(Saved entries)
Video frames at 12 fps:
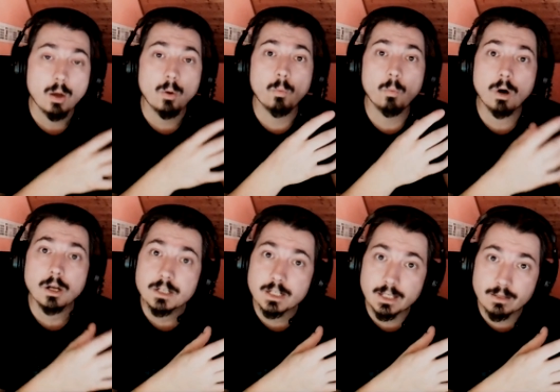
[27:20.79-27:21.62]

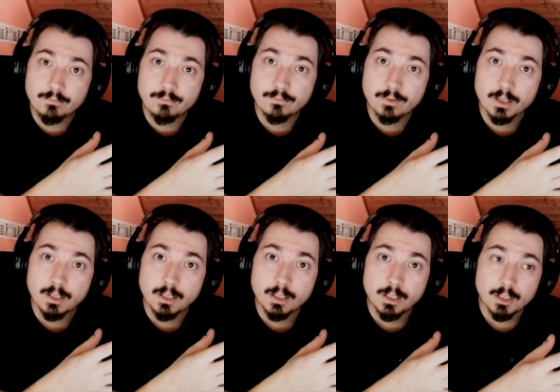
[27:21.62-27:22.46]
what if
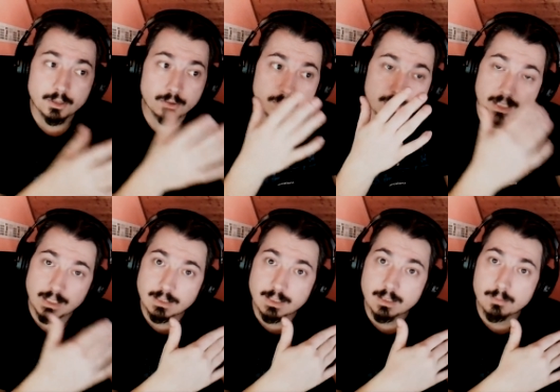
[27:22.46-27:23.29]
you
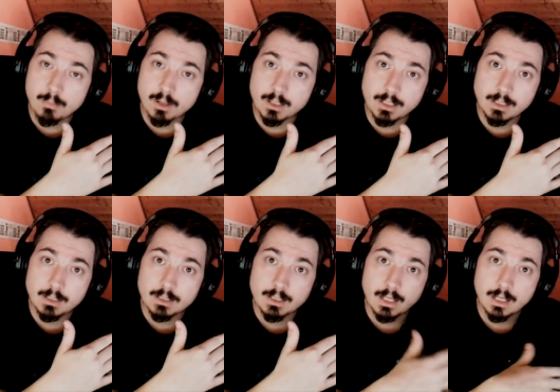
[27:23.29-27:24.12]
take that money
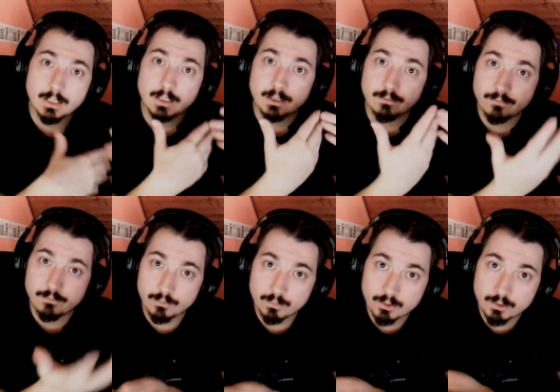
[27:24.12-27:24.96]
and give
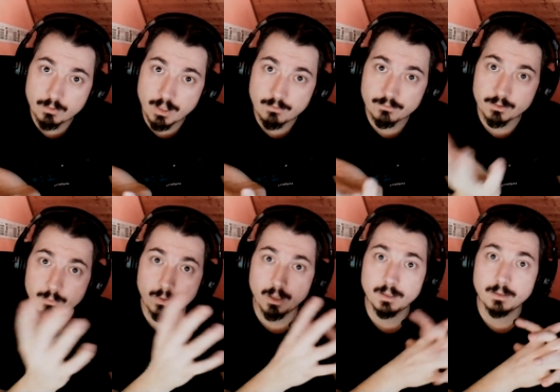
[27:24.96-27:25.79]
food to everyone?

Problem:
Copy every line above word for word and exclude the pictures.

Exercise solution:
Video frames at 12 fps:
[27:20.79-27:21.62]

[27:21.62-27:22.46]
what if
[27:22.46-27:23.29]
you
[27:23.29-27:24.12]
take that money
[27:24.12-27:24.96]
and give
[27:24.96-27:25.79]
food to everyone?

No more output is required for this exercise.